Dans le monde des start-ups, et de la gestion d'entreprise, plus largement, le terme "pivot" est un néologisme introduit par Eric Ries au début de la décennie dans son livre "The Lean Startup". Selon lui, pivoter c'est changer de stratégie sans toucher à la vision. Dans un contexte d'entreprise en démarrage, qui cherche son marché, son produit, son offre... on comprend facilement l'idée. Le glacier qui se rend compte que ses glaces ne se vendent pas bien en blocs d'un litre tentera de les vendre dans la rue, en portions individuelles. Pour les entreprises plus installées, le situation est plus délicate, et les exemples de "grandes" entreprises ayant disparu faute de n'avoir pas su pivoter sont légion? Tout le monde a déjà entendu parler de Kodak ou de Polaroïd, mais ce ne sont là que la pointe de l'iceberg.
Pivoter est rarement anodin. Même s'il ne faut pas confondre pivot et création de nouvelle entreprise (nouvelle vision), tout changement de stratégie donne un sentiment plus ou moins intense de lâcher la proie pour l'ombre et implique des frais importants (R&D, développement de nouveaux produits et marchés, formation du personnel, réorganisations... Sans oublier les changements qui doivent s'opérer dans les têtes des collaborateurs. Il faut Il est donc légitime de s'interroger sur les conditions optimales d'une décision de pivot.
En septembre 2014, dans un article intitulé "
When and How to Pivot a Business Model" (
http://tinyurl.com/yynks55v), Martin nous propose son point de vue sur la question. Il y fait la part des choses entre des raisons internes (évolution du personnel, léthargie, faible performance) et des raisons externes (évolutions du marché, changements dans l'actionnariat, besoins des clients). Le fait que Martin a probablement dans la tête un univers de start-ups explique probablement pourquoi je ne suis pas en ligne avec lui. Aux trois raisons internés évoquées, je répondrais plutôt par une revitalisation, une réorganisation, de la formation... Quant aux changements dans l'actionnariat, je les vois davantage comme révélateurs de potentiels mal exploités. Restent les évolutions du marché et les besoins des clients. Ce qui ne veut cependant pas dire qu'il n'y a aurait pas de bonnes raisons internes de changer de stratégie.

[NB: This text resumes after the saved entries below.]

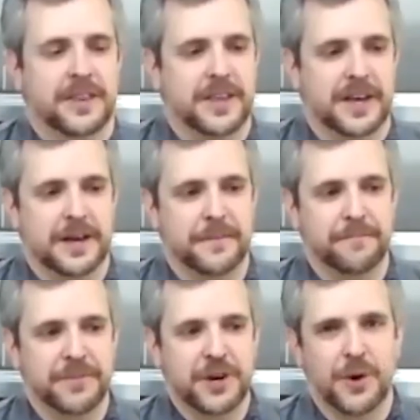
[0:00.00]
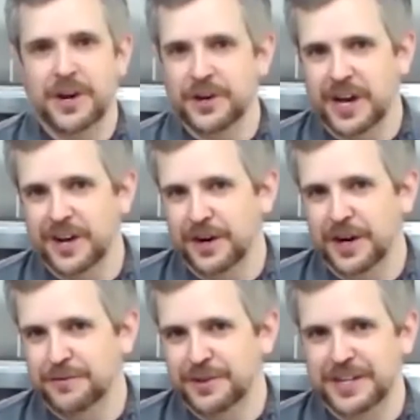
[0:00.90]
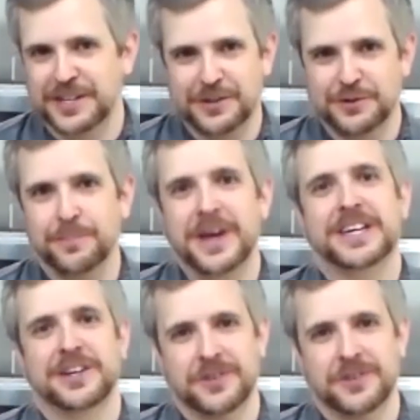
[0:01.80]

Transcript: then I often like to use bacon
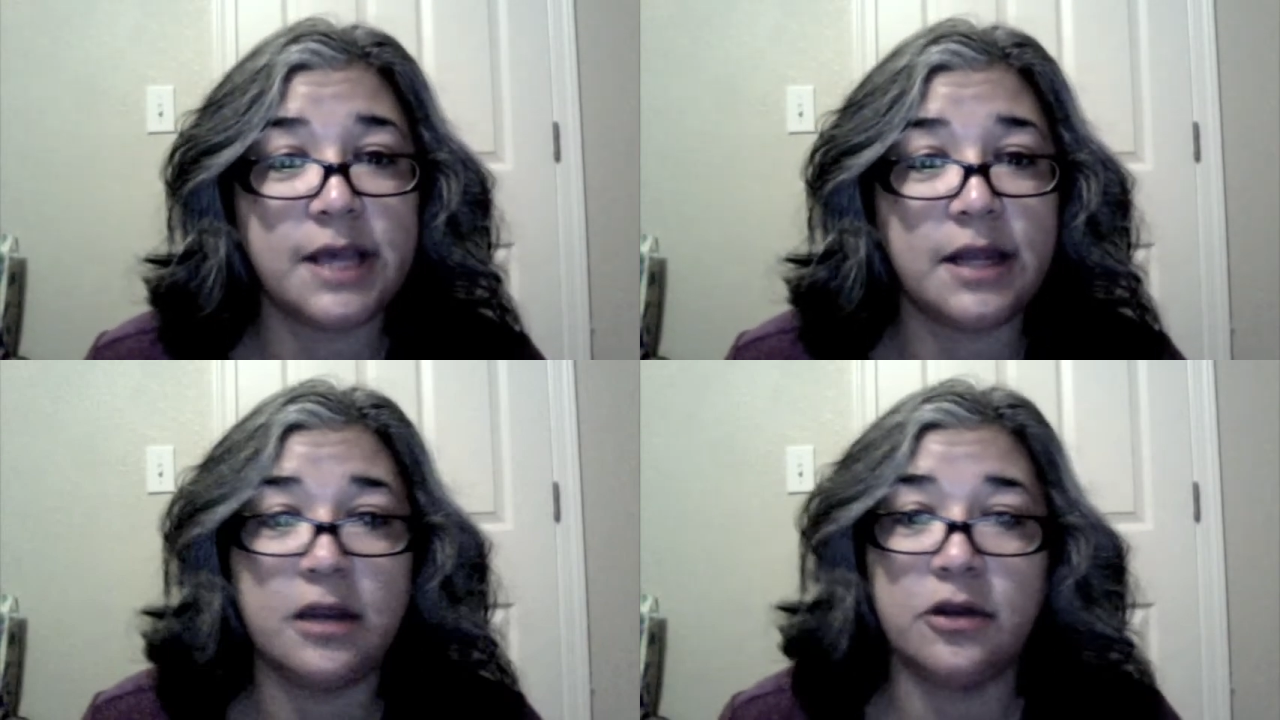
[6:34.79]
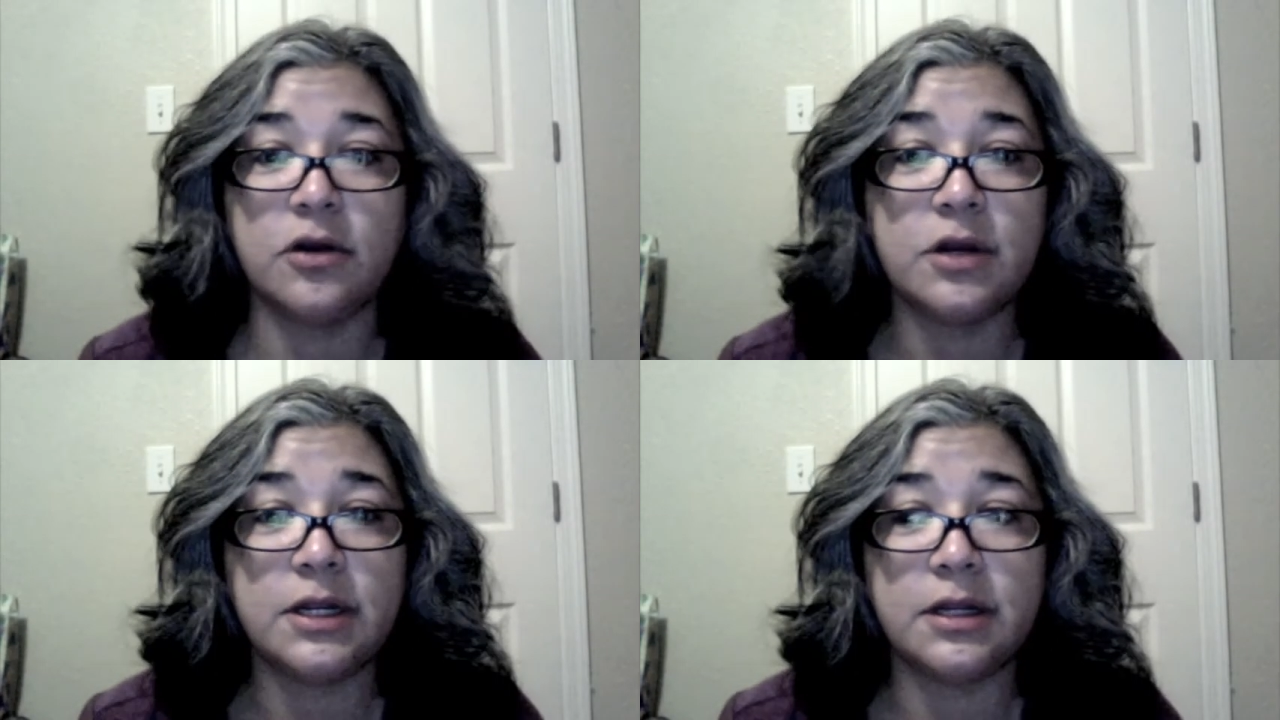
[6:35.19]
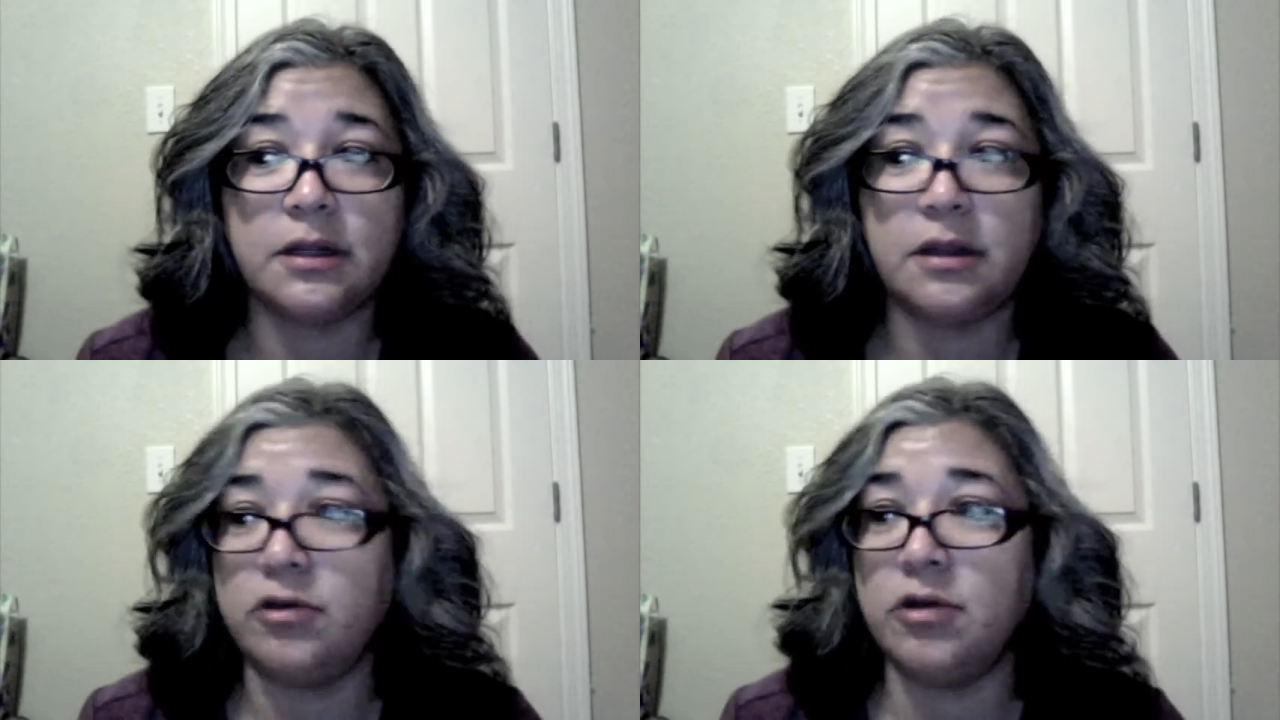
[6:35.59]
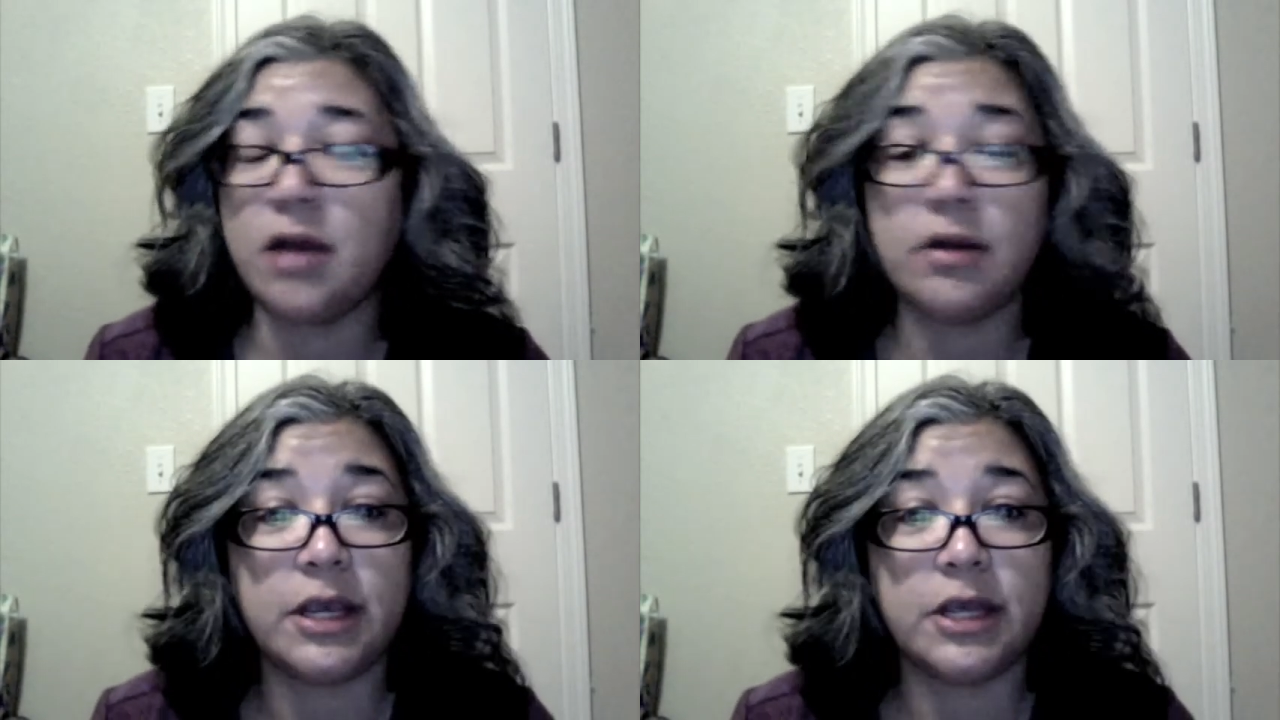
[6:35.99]
and then you're
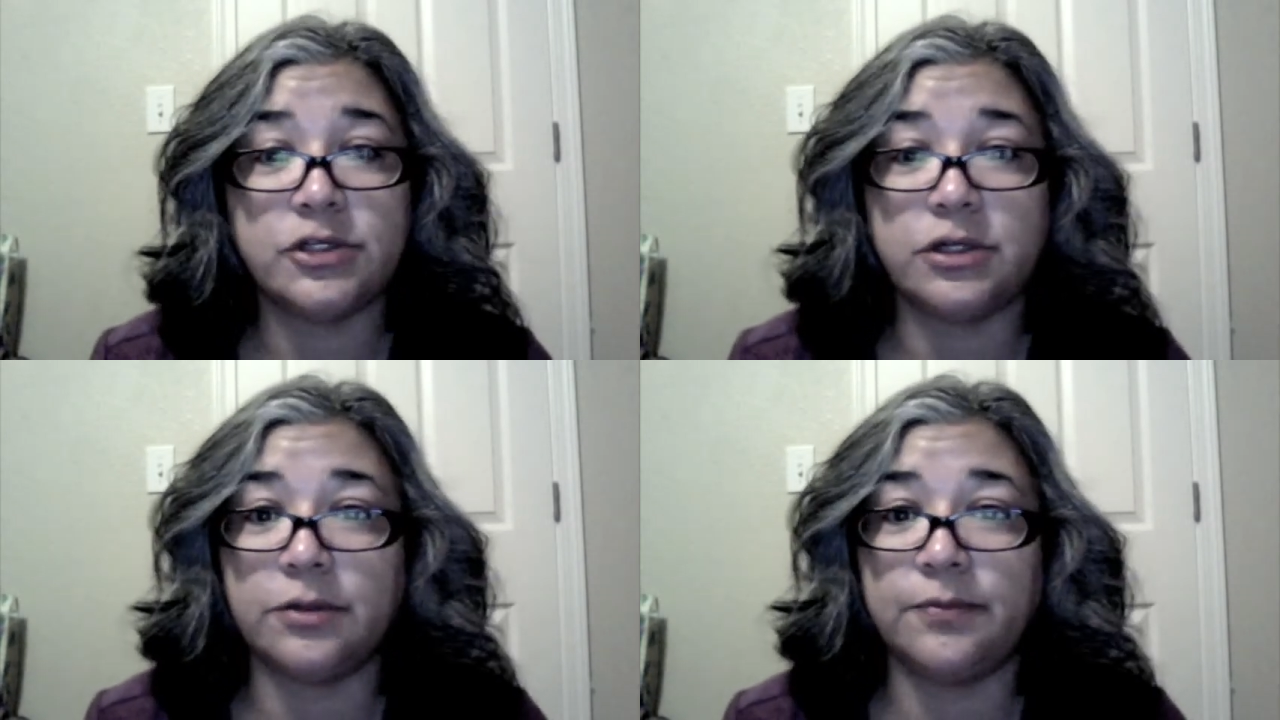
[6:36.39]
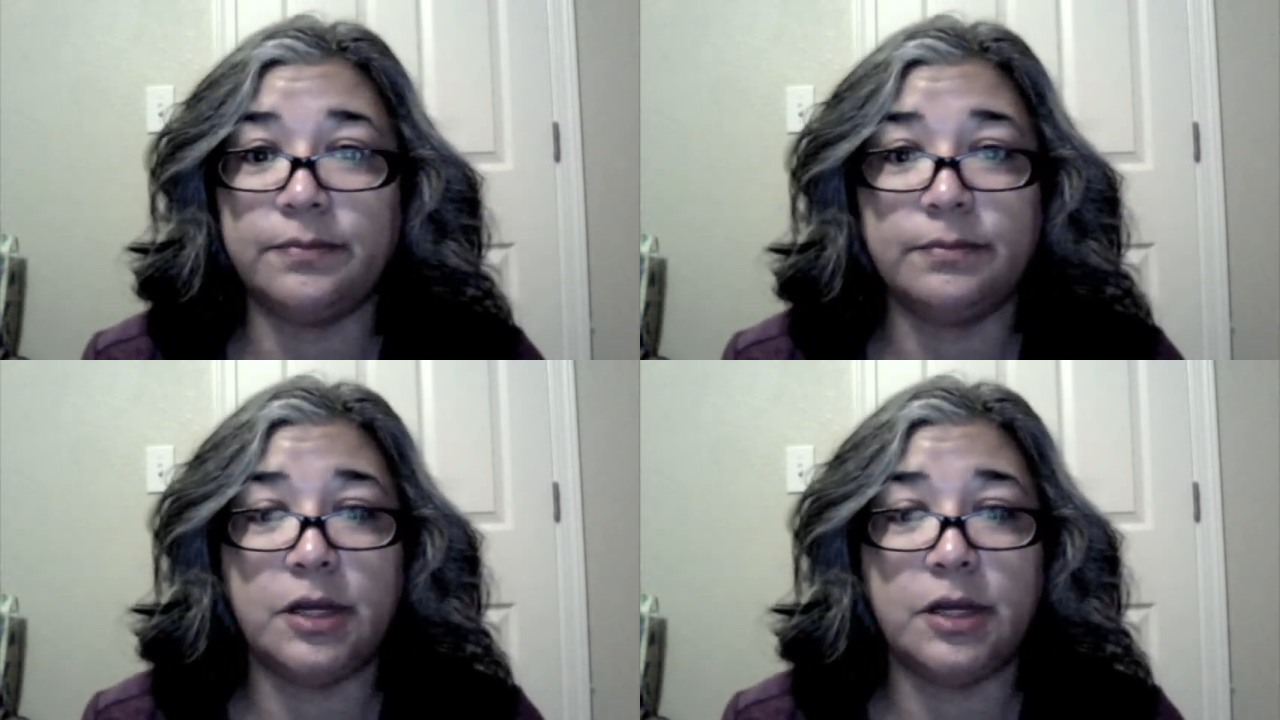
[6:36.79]
not going to get your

Dans un article de mai 2018, Abhishek Kumar traite globalement du même sujet (
Is Pivoting the Business Model of your StartUp a great idea? -
http://tinyurl.com/y4jh3x9t). Il y défend l'idée qu'il faut envisager de pivoter pour mieux répondre aux attentes des clients, pour s'adapter à la dynamique du marché ou pour satisfaire les employés (sur ce dernier point...)
L'expérience me laisse penser que, dans les entreprises bien installées, le principal frein au pivot est lié à l'expression de la mission d'entreprise. Les patrons sont en général assez lucides sur la situation de leur entreprise. Par contre, ils ont des difficultés, souvent plus tacites qu'explicites" à envisager certaines évolutions, parce qu'elles seraient en contradiction avec leur perception de la vision. Kodak avait sans doute une vision centrée sur le procédé argentique (film, négatif, développement impression) et si les entreprises postales éprouvent tant de difficultés à intégrer le monde digital, c'est sans doute parce qu’elles se définissent comme des transporteurs et des distributeurs de lettres (courriers papier).
En conclusion, s'il me semble naturel pour toutes les entreprises de s'interroger régulièrement sur l'opportunité de pivoter, en fonction de ses objectifs et de sa compréhension du marché, il me semble tout aussi évident que d'associer une réflexion sur le "mission statement" de l'entreprise avant toute décision de pivot.